Récit de 3 évasions.
Guerre de 1939 - 1945
et quelques souvenirs de captivité
par Marius Choffel - l'intéressé.

Fait prisonnier le 17 juin 1940 à Xomrupt (Vosges). En convoi à pieds j'ai été dirigé en groupe sur Neuf Brisach où j'ai passé 15 jours en compagnie du Commandant Montcharmont. Vers le 15 juillet nous avons été dirigé sur Vieux Brisach en vue d'un départ vers une destination ignorée. Un train de wagons à bétails nous attendait. Chargés dans ces wagons entassés comme des sardines - nous avons appris notre destination par des sentinelles allemandes - nous allons à Munchen. J'étais toujours en compagnie de Montcharmont à qui j'ai dit avant notre séparation à Munchen (séparation des officiers pour OFLAG) que la guerre ne faisait que commencer, que je serais en France en vie avant 2 ans ou mort en évasion.

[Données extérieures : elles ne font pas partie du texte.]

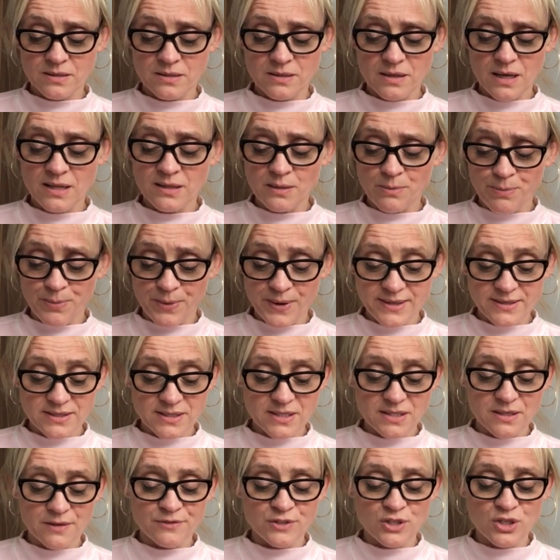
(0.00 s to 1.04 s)
and the
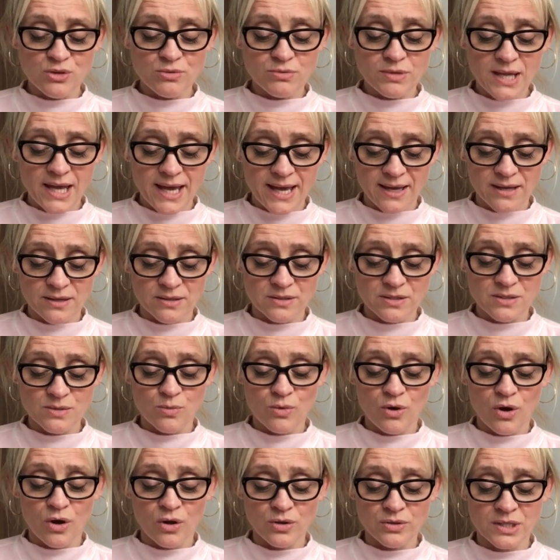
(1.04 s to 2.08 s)
prints of 2 nails
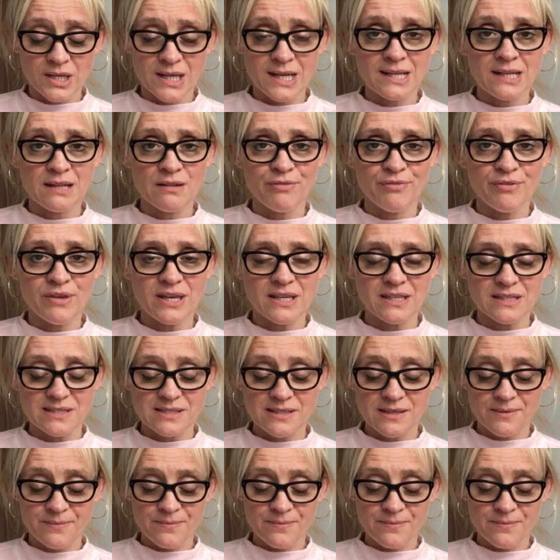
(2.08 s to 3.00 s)
were on the little feet.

Le camp que j'occupais (stalag 7 A) comptait 5000 prisonniers. Non volontaire pour le travail, j'ai été affecté à la fameuse Baraque 39, camp des fortes têtes et des récalcitrants au travail. Pour faire pression sur notre mauvaise volonté notre nourriture était réduite au maximum : épluchures de pommes de terre cuites au suif, 2 kannenbrot, 50g de fromage blanc) le tout pour une journée. (j'ai cherché ce qu'était le "kannenbrot" et je n'ai rien trouvé à ce sujet, sachant que "kannen" en allemand veut dire "peuvent", peut être que c'est une sorte de faux pain ? Mais là ça n'est qu'une hypothèse totalement personnelle)
Les Allemands assez respectueux -à cette époque- des conventions de Genève étaient autorisés à nous faire travailler à des travaux d'entretien et de propreté dans le camp uniquement, par exemple en hiver pour le ramassage de la neige. Nous devions faire 4 tas de neige énormes, les placer aux 4 coins de la cour, les changer de place 2 à 3 fois et ensuite de ces 4 tas n'en faire qu'un seul au milieu de la cour, ensuite refaire de ce gros tas 4 autres tas, les replacer aux 4 coins, etc. Tout ce travail amusant autant que ridicule, avec quelques pelles et des brouettes. Tout cela n'était qu'un simple moyen pour faire pression contre notre volonté de ne pas travailler chez les paysans de Bavière qui manquaient de bras. Avec toute cette manipulation et le soleil aidant, la naige disparaissait - supprimant ainsi notre travail "productif".